If you sell on Amazon using Fulfillment by Amazon, today is the day your margins got thinner.
Starting April 17, Amazon is applying a 3.5% "fuel and logistics-related surcharge" on top of existing FBA fulfillment fees for all U.S. and Canadian sellers. The surcharge also applies to Remote Fulfillment with FBA orders shipping into Canada, Mexico, and Brazil. Buy with Prime and Multi-Channel Fulfillment get hit on May 2.
Amazon says the change works out to roughly 17 cents extra per unit on average. That sounds manageable in isolation — until you multiply it across thousands of SKUs and millions of units.
Why Now?
The stated reason is straightforward: the U.S. and Israel's ongoing conflict with Iran has disrupted transit through the Strait of Hormuz, a chokepoint for roughly one-fifth of the world's oil supply. Fuel costs have spiked, and logistics networks that rely on global shipping lanes are absorbing the hit.
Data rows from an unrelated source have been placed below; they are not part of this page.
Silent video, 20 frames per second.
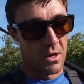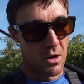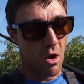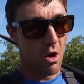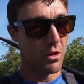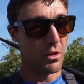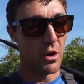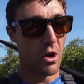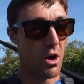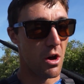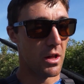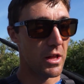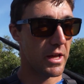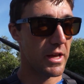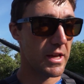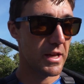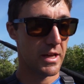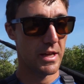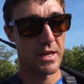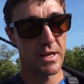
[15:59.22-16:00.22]
all in all,
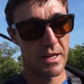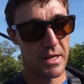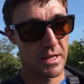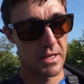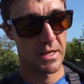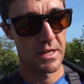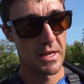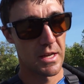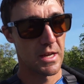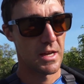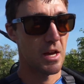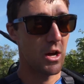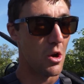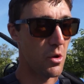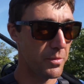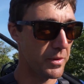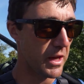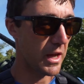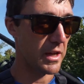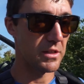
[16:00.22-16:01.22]
I
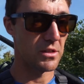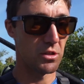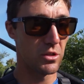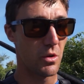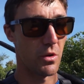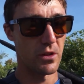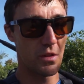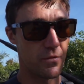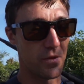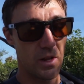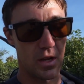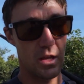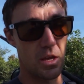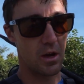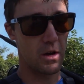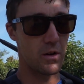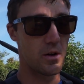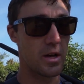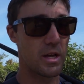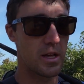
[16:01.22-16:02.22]
hope you guys enjoyed the
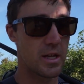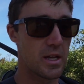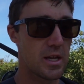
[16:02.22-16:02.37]
video.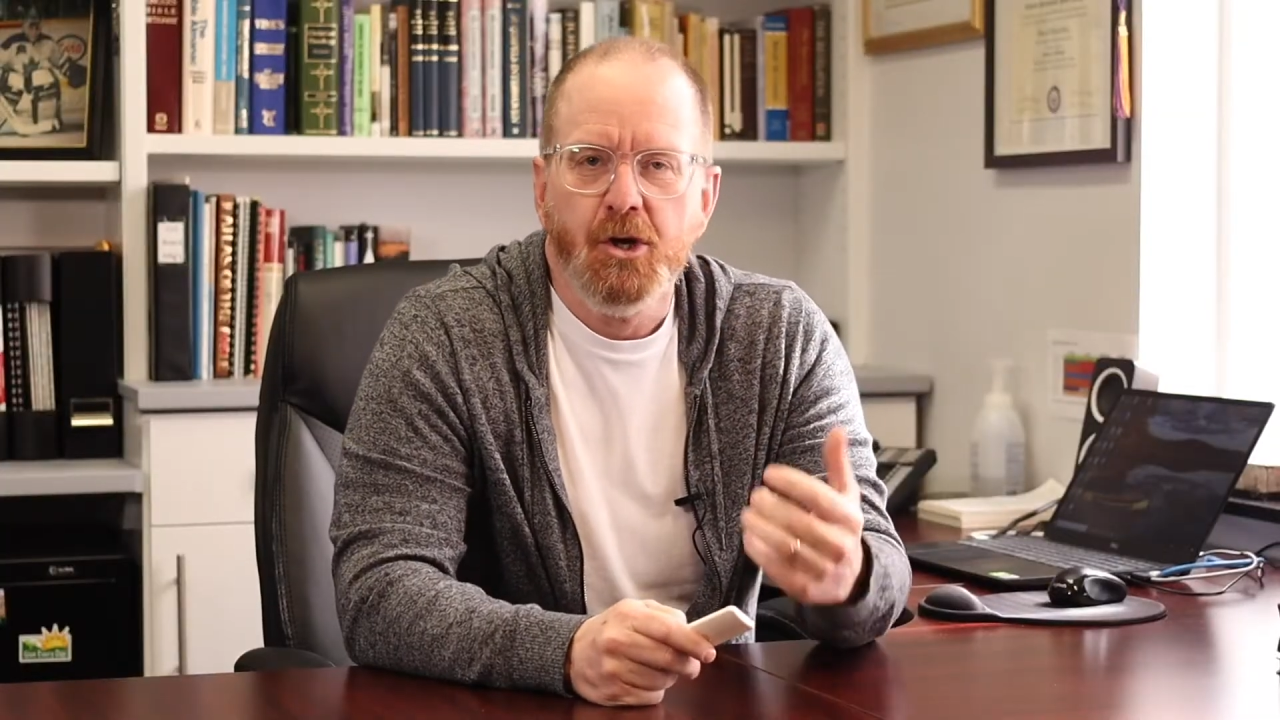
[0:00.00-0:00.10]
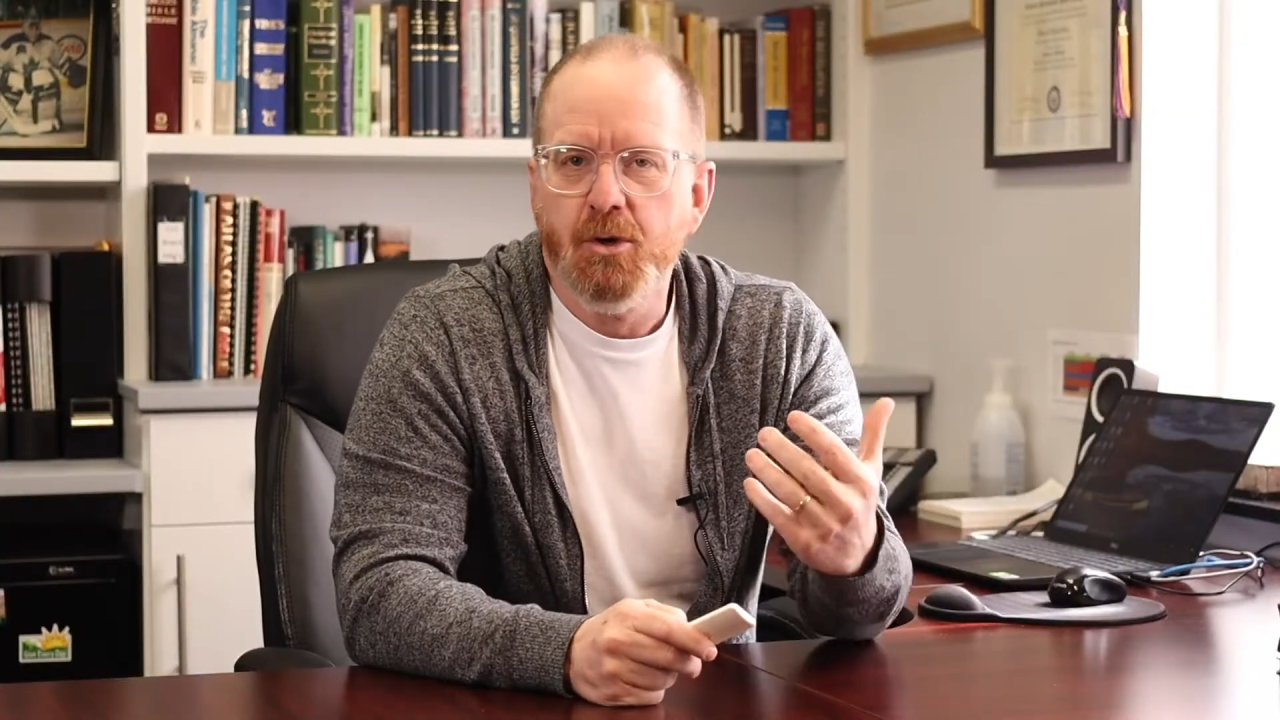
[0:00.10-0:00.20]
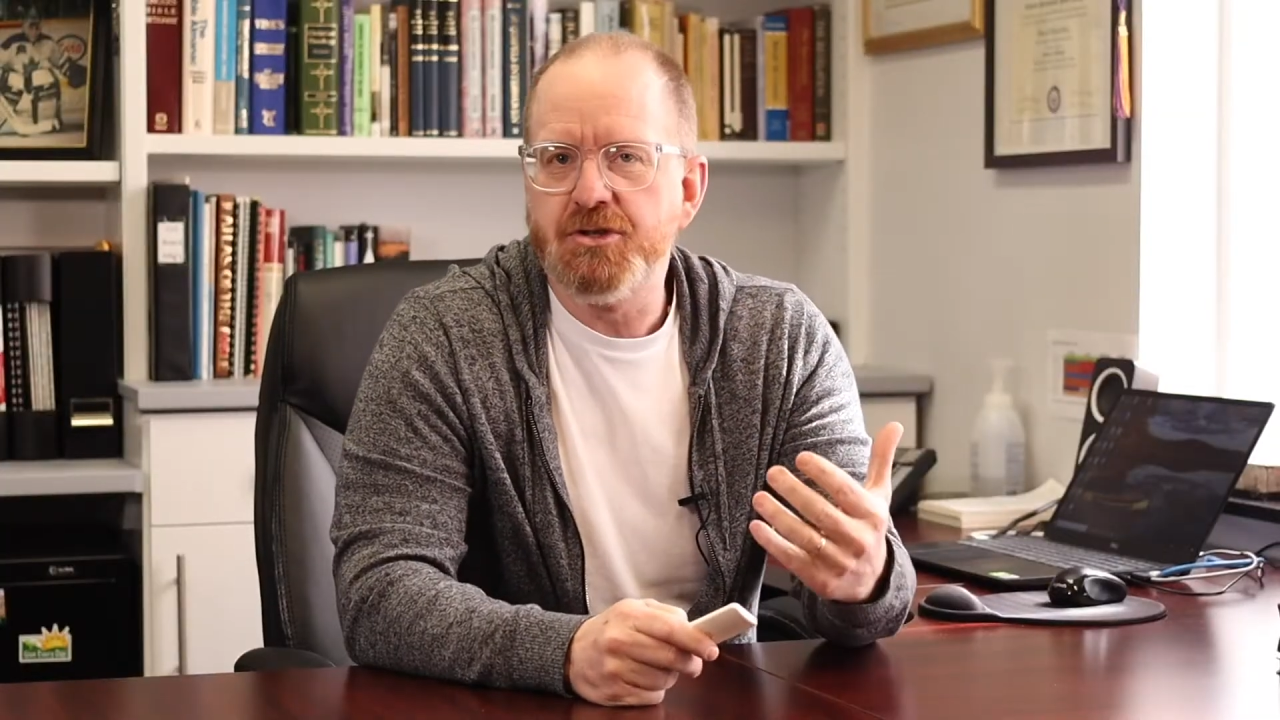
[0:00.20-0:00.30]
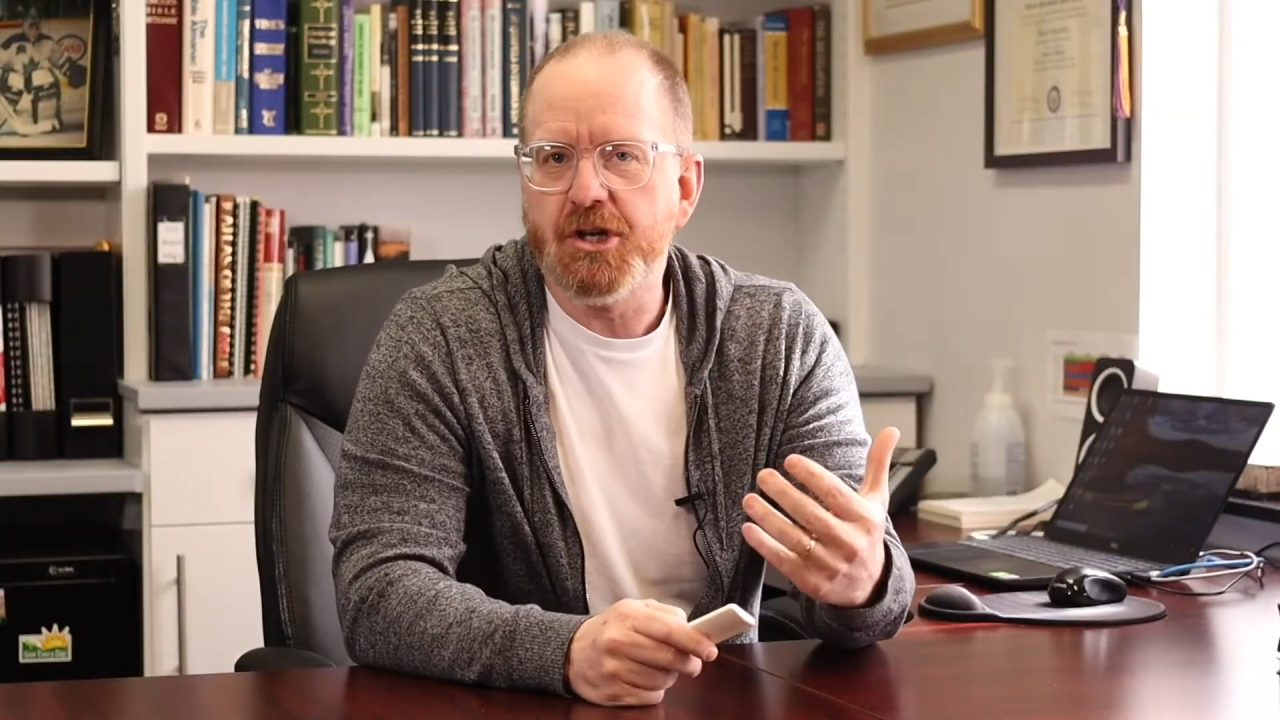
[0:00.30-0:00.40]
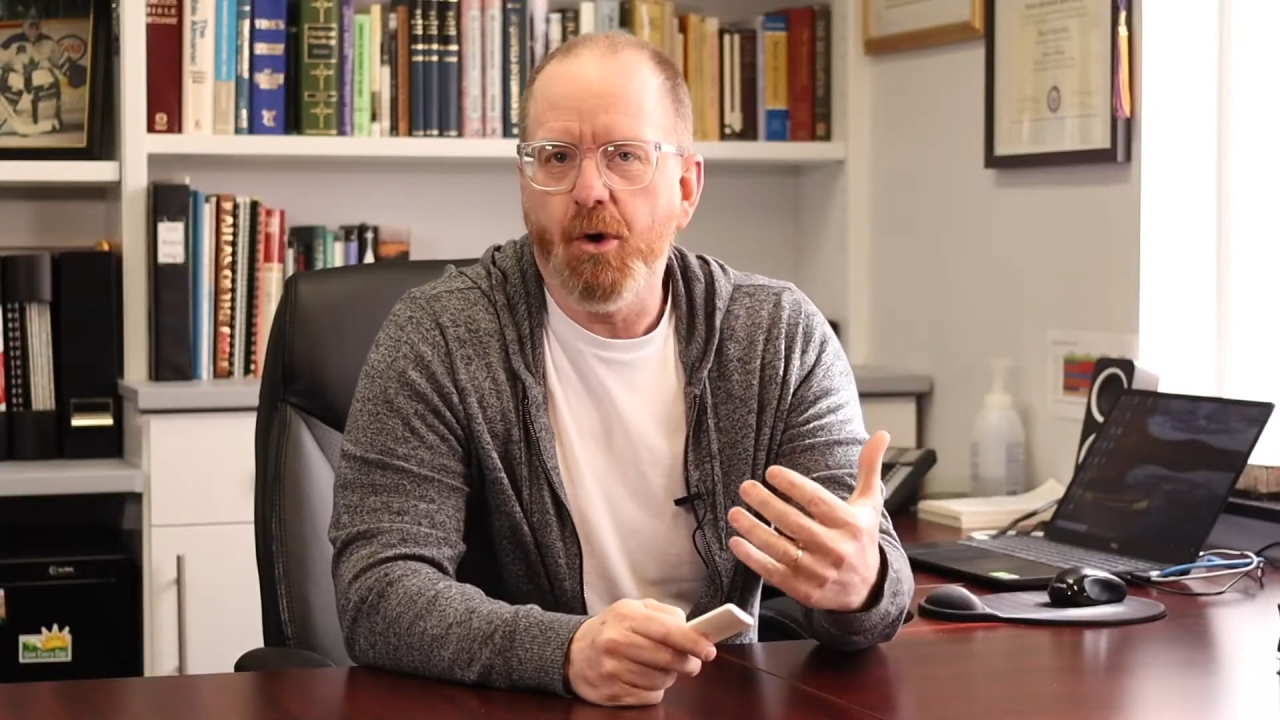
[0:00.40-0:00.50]

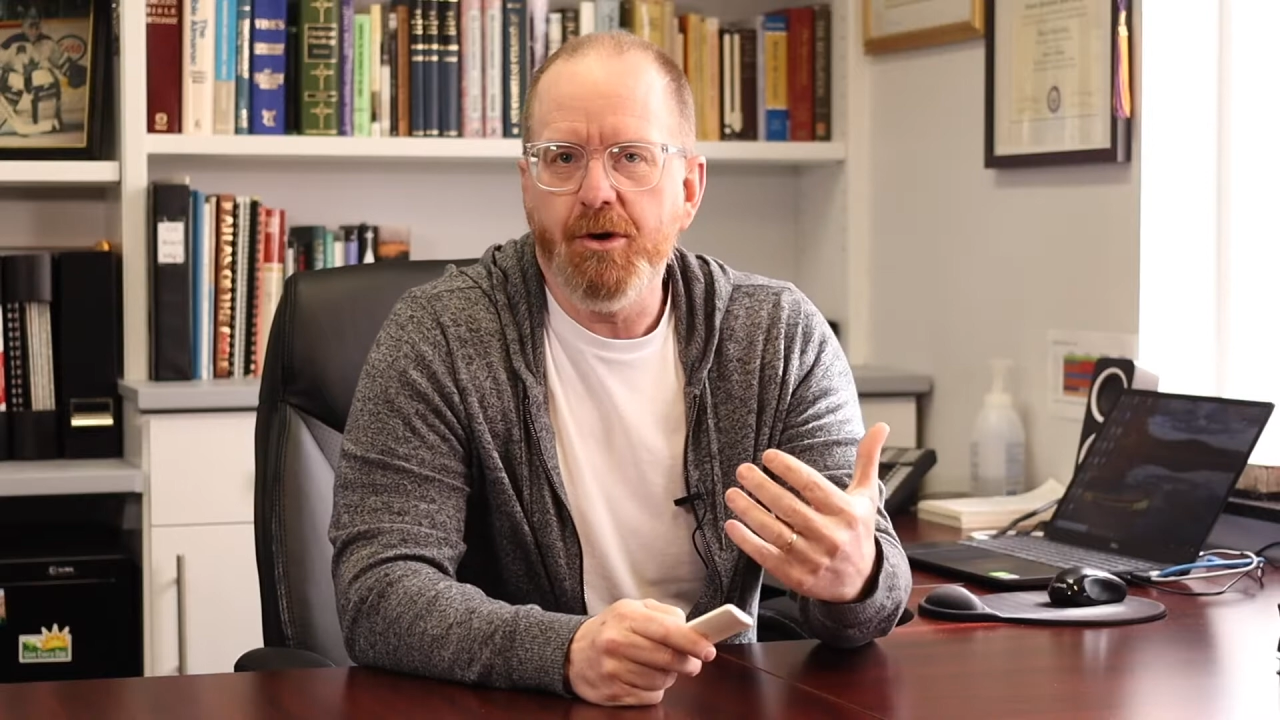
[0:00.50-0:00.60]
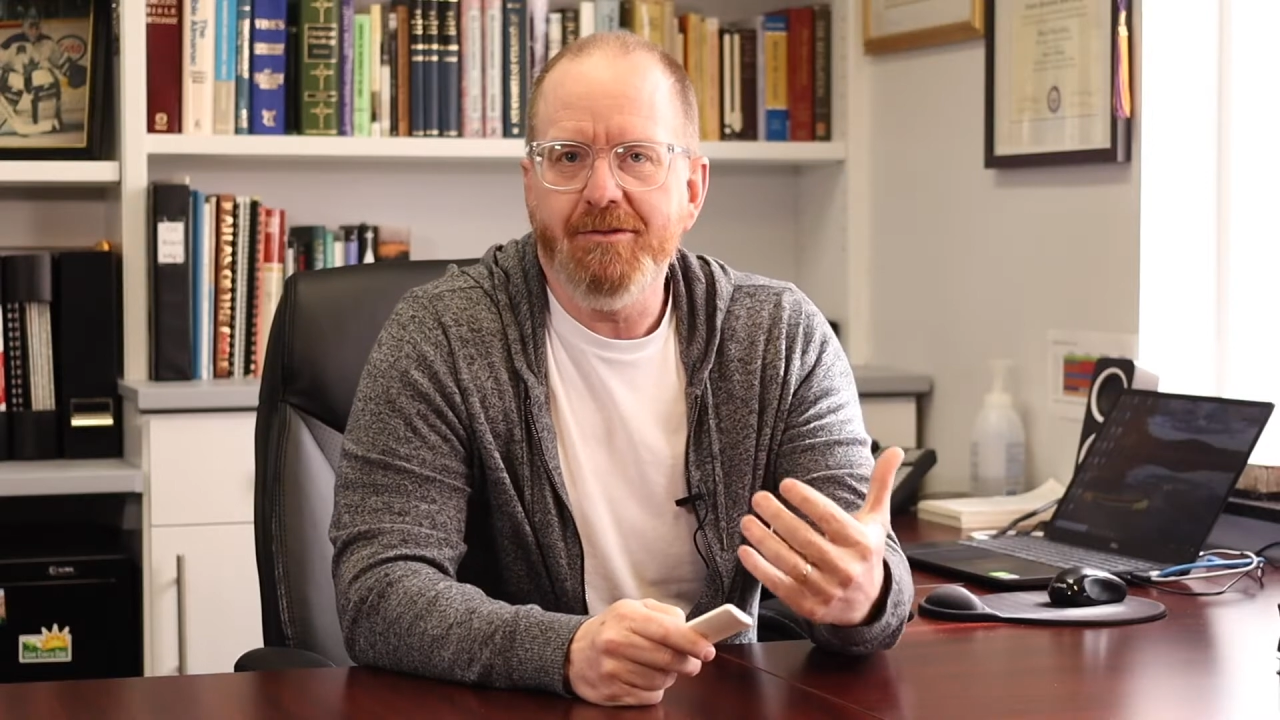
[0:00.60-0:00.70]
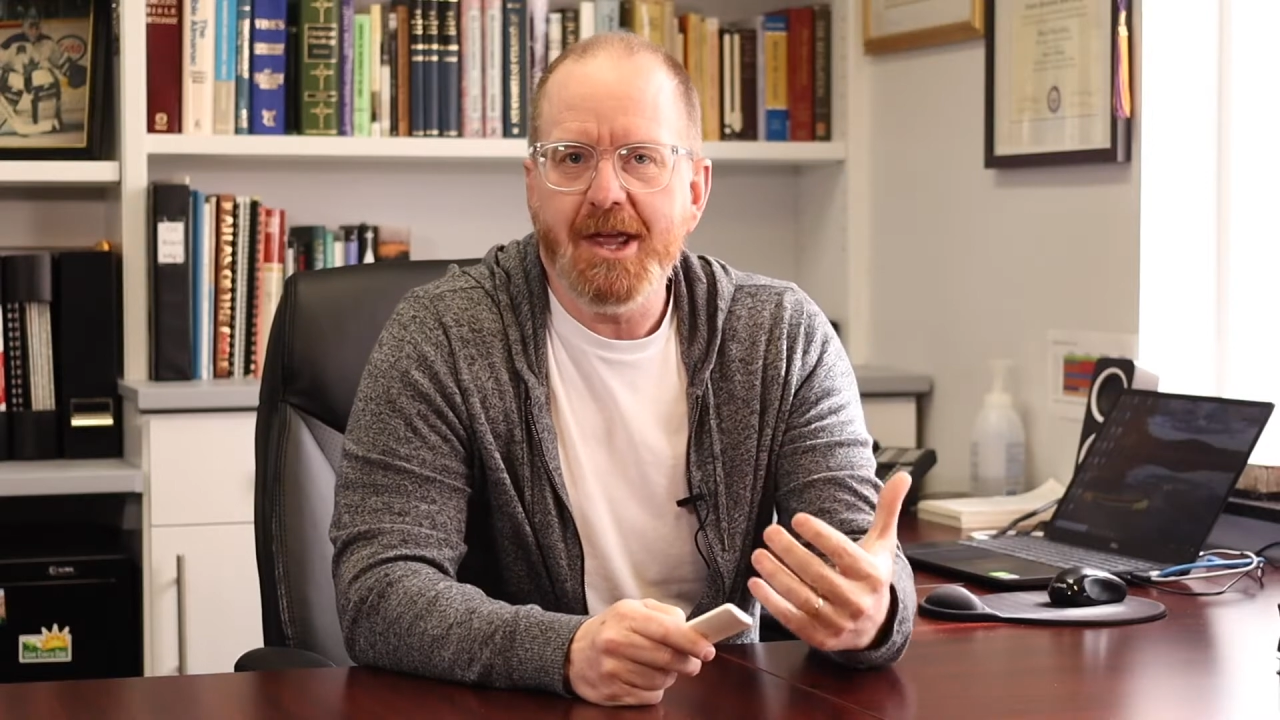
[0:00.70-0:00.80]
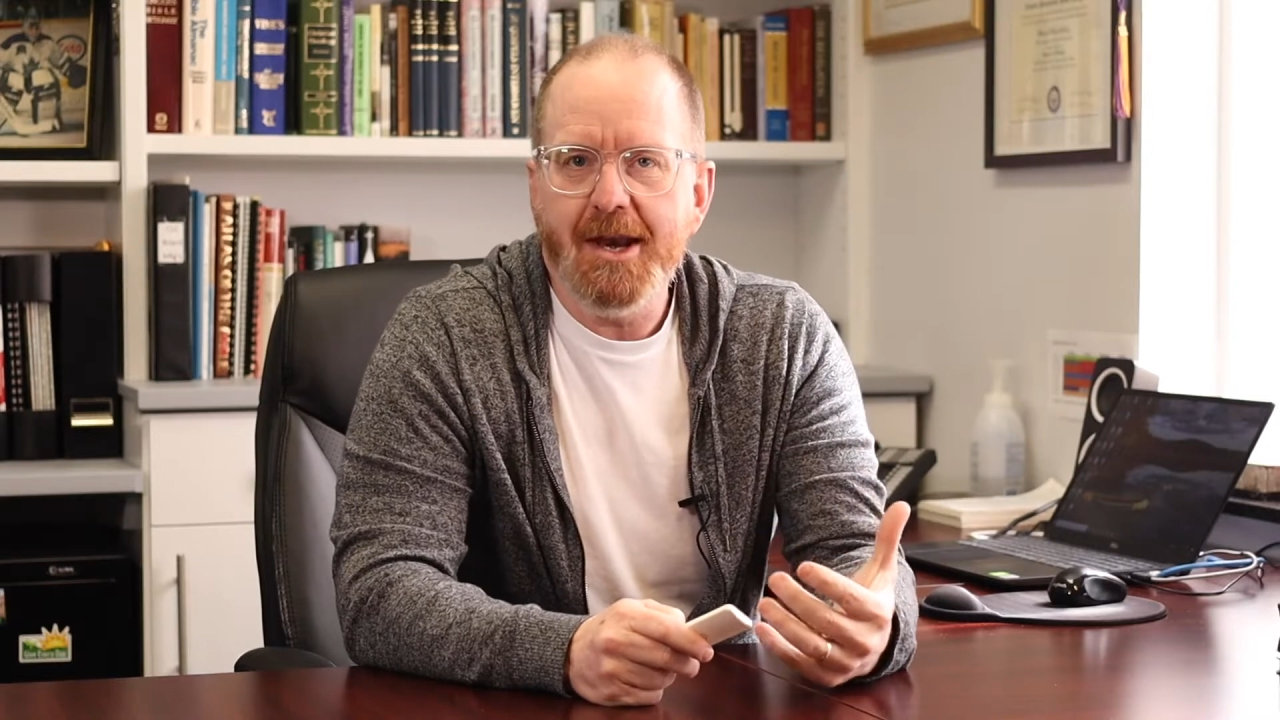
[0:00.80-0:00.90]
Who's the GOAT of the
Amazon framed the surcharge as a cost pass-through, not a fee increase — a distinction that sellers on Amazon's forums are not exactly buying. "A surcharge on a fee is still a fee," one seller wrote. Another calculated that the change would cost their mid-size electronics business an additional $14,000 per month. The surcharge is calculated on fulfillment fees, not sale prices, which means the actual dollar impact scales with product size and weight rather than revenue. AMZ Prep's breakdown shows that oversized items — already the most expensive to fulfill — take the biggest absolute hit.
The Bigger Picture
This isn't happening in a vacuum. Amazon already restructured its FBA fee schedule for 2026 with changes to storage, inbound placement, and low-inventory fees. Layering a percentage-based surcharge on top creates a compounding effect that makes fee modeling harder for sellers who were already navigating one of the most complex cost structures in e-commerce.
Digital Commerce 360 reported that the surcharge mirrors similar moves by UPS and FedEx, both of which implemented fuel surcharge increases in Q1. But those carriers don't also control the marketplace, the Buy Box algorithm, and the advertising platform that determines whether a product gets seen at all.
That's the tension sellers are grappling with. Amazon's marketplace generates an estimated $300 billion in third-party sales — more than seven times eBay's volume. For most sellers, leaving isn't a realistic option. Absorbing the cost or raising prices are the only two levers, and both carry risk.
What Sellers Should Watch
The surcharge is described as temporary and tied to macroeconomic conditions, but Amazon has a history of introducing "temporary" fees that become permanent fixtures. SPS Commerce's analysis recommends sellers immediately audit their fulfillment fee exposure and model the surcharge's impact by ASIN.
For brands that ship high-volume, low-margin products — think consumables, pet supplies, and household basics — the math may tip toward merchant-fulfilled or hybrid strategies. For everyone else, it's another line item in the growing cost of doing business inside Amazon's ecosystem.
The real question is whether this surcharge quietly disappears when fuel prices stabilize — or whether it becomes the new floor.